Iqaluit residents speak out on trucked water, sewage services
Proposed bylaw change suggests a third party could haul water
The public gallery at Iqaluit city hall was packed for Thursday night's public consultation on a bylaw that governs the city's water supply and sewer service.
However, with increasing water restrictions due to low levels in the city's water supply from Lake Geraldine, people came out en masse to talk about water usage in general.
The city is looking to make changes to a bylaw to be able to truck water and sewage to meet the needs of three businesses: Nunavut Brewing Company, Black Heart Café, and Tower Arctic Ltd.
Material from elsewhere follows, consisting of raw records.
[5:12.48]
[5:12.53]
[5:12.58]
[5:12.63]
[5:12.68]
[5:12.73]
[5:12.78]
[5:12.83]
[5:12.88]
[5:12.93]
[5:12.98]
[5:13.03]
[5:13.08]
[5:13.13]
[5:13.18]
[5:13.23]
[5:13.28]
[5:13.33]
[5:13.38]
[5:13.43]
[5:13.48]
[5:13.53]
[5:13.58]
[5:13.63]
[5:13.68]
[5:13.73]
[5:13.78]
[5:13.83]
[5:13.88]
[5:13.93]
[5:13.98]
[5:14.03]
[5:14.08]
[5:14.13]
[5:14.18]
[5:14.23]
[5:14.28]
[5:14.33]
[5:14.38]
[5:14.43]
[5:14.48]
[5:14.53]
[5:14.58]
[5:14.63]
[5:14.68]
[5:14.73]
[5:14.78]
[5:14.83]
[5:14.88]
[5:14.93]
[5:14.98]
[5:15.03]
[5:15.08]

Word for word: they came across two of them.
The bylaw states the city's trucked services plan has a limit of 2,000 litres of water delivery per day to businesses because it does not have the staff or trucks to deliver more. The three businesses' water and sewage needs put the city over its trucking limit.
The proposed bylaw changes suggest a third party could haul water. This would allow the city to deliver more than its limit of 2,000 litres of water per day.
Concerns about water supply
About 40 people attended the consultation, with some crowding around the door, struggling to hear because there was not enough room for everyone to sit.
Some people at the meeting expressed concern that trucking more water would put stress on the city's already-restricted water supply. Earlier this week, the city asked people to reduce their water consumption by taking shorter showers and avoiding washing cars with city water.
But Mayor Madeleine Redfern said this proposed bylaw change isn't about water volume.
"The biggest difference is ... where these three businesses are situated, they're not on piped service," she said. "If there was a pipe, we wouldn't be having this conversation."
Mona Godin, manager of DJ Specialties, was one of 12 people who spoke during the three-hour meeting.
As someone who lives with trucked service at home, she said homes or businesses on trucked water should be treated no differently than those on piped services.
"All businesses need to be treated the same way," Godin said. "They are all providing a service and they are all paying taxes."
Bethany Scott also spoke at the meeting. She said the bylaw should be drafted based on the principle that water is a human right.
Scott, like many other speakers, felt the proposed changes to the bylaw are being rushed for the wrong reasons.
"It seems odd to me that there are a couple of very specific instances where we can't supply water to businesses in our community and to council I say: just take care of those," she said.
"You don't have to change your governing documents and possibly introduce unintended consequences to do that."
Scott referred to concerns that changes to the bylaw to allow third-party trucking could lead to a slippery slope of privatization of water.
Keep services public, says resident
Iqaluit lawyer and Apex resident Anne Crawford said she wants to see the businesses' trucked water and sewage needs met through the existing bylaw, maintaining the public monopoly on water.
"Why don't we sit down and talk about water as a regulated public resource that we share, and we want to keep transparent and in the control of our municipal council because that's where we trust it to be," she said.
Three members of the brewery spoke at the consultation, frustrated by their lack of ability to access water because of the bylaw. The brewery has been asking the city to let them haul extra water and sewage.
The comments from the consultation are set to be provided to councillors in time for their next council meeting on Tuesday.
Redfern said she will ask staff to look at some of the options presented during the meeting, "so that a full assessment of what is reasonable and … possible" will be part of the discussion.
"We care deeply about our community and we want to ensure all the different entities in our community have ... the water they require and need, whether it is for residents or businesses," she said.